A more structured way of providing a basis or quadrature (which may replace MC in many cases) in multiple dimensions is that of sparse grids, which combines some family of one dimensional rules of varying order in such a way as to have merely exponential growth in dimension, $2^d$, rather than having it be that dimension is an exponent of the resolution $N^d$.
This is done through what is known as a Smolyak quadrature, which combines a series of one-dimensional rules $Q^1_l$ as
$ Q^d_n = \displaystyle\sum^{n}_{l}(Q^{1}_i - Q^{1}_{i-1})\otimes Q^{d-1}_{m-i+1} $
This is equivalent to the tensor product quadrature space with the high mixed orders removed from the space. If this is done in a severe enough fashion, the complexity may be improved greatly. However, for one to be able to do this and maintain good approximation, the regularity of the solution has to have sufficiently vanishing mixed derivatives.
Sparse grids have been beaten to death by the Griebel group for things like the Schrödinger equation in configuration space and other high dimensional things with pretty good results.
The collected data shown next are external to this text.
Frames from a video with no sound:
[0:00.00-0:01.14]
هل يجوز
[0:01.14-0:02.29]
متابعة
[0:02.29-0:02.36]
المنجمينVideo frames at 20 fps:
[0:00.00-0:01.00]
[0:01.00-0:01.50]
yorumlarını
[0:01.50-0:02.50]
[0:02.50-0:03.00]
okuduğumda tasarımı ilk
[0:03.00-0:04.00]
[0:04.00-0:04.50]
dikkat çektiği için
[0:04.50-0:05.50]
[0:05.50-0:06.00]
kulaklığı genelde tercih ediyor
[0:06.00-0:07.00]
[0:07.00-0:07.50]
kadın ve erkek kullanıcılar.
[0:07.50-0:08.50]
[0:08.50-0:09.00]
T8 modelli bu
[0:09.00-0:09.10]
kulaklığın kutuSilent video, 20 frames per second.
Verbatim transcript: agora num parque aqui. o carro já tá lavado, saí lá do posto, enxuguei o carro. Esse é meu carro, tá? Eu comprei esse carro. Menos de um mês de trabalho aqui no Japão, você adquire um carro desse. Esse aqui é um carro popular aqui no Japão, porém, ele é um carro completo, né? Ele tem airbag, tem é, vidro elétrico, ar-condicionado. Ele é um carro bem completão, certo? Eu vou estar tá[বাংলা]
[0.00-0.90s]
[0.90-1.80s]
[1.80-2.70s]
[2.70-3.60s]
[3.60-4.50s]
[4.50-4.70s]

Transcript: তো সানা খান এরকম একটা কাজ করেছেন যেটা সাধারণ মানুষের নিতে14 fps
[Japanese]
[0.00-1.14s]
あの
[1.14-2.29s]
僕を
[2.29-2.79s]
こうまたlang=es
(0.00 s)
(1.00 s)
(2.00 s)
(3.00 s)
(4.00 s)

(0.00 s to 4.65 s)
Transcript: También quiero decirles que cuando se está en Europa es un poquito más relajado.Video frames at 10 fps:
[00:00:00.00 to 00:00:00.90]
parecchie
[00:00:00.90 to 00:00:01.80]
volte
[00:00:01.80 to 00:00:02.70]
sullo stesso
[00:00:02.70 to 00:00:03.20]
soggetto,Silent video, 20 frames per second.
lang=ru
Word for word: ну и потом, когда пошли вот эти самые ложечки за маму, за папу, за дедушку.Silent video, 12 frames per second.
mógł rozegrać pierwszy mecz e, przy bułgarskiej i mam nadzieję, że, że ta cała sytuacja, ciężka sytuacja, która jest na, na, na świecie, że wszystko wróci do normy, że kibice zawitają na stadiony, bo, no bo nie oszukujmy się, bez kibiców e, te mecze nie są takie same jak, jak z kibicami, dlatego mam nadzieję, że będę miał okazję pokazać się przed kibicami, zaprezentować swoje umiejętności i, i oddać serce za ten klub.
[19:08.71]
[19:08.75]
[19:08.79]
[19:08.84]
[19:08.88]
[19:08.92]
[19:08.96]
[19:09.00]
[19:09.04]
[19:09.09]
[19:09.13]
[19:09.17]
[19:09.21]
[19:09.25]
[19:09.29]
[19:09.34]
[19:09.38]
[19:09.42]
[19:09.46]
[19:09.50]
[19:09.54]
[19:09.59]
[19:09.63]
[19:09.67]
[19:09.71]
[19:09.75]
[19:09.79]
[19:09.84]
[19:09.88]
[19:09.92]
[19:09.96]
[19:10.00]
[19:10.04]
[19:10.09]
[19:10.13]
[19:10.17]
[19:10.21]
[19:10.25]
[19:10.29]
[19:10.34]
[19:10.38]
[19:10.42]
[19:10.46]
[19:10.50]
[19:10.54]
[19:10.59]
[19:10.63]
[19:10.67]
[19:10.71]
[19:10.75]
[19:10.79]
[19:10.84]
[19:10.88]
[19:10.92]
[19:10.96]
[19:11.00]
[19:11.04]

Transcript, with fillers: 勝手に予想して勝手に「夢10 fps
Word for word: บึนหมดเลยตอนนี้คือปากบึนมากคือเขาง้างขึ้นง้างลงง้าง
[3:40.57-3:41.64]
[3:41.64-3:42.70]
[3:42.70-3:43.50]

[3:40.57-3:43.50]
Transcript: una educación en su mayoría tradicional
In application, the basis functions used may be pretty general, as long as you can nest them. For instance, plane-waves or hierarchical bases are common.
It's also pretty simple to code up yourself. From my experience, actually getting it to work for these problems, however, is very hard. A good tutorial exists.
For problems whose solutions live in specialized Sobolev spaces featuring derivatives that rapidly die, the sparse grid approach may potentially yield even greater results.
See also the Acta Numerica review paper, Sparse tensor discretizations of high-dimensional parametric and stochastic PDEs.
As a general rule, it's easy to understand why regular grids can't go much beyond 3 or 4-dimensional problems: in d dimensions, if you want to have a minimum of N points per coordinate direction, you'll get N^d points overall. Even for relatively nice functions in 1d, you need at least N=10 grid points to resolve them at all, so the overall number of points will be 10^d -- i.e. even on the biggest computers you're unlikely to go beyond d=9, and will probably not go much beyond ever. Sparse grids can help in some circumstances if the solution function has certain properties, but in general, you'll have to live with the consequences of the curse of dimensionality and go with MCMC methods.
Monte Carlo has a very attractive property: it has the same convergence rate independent of the dimension of the problem. So, even for problems of dimension $d=4,...,100$, they will converge at the same rate as problems with dimension $d=100,101,...\infty$. So, even as your dimension increases from 4 to 100, monte carlo will probably be faster anyways.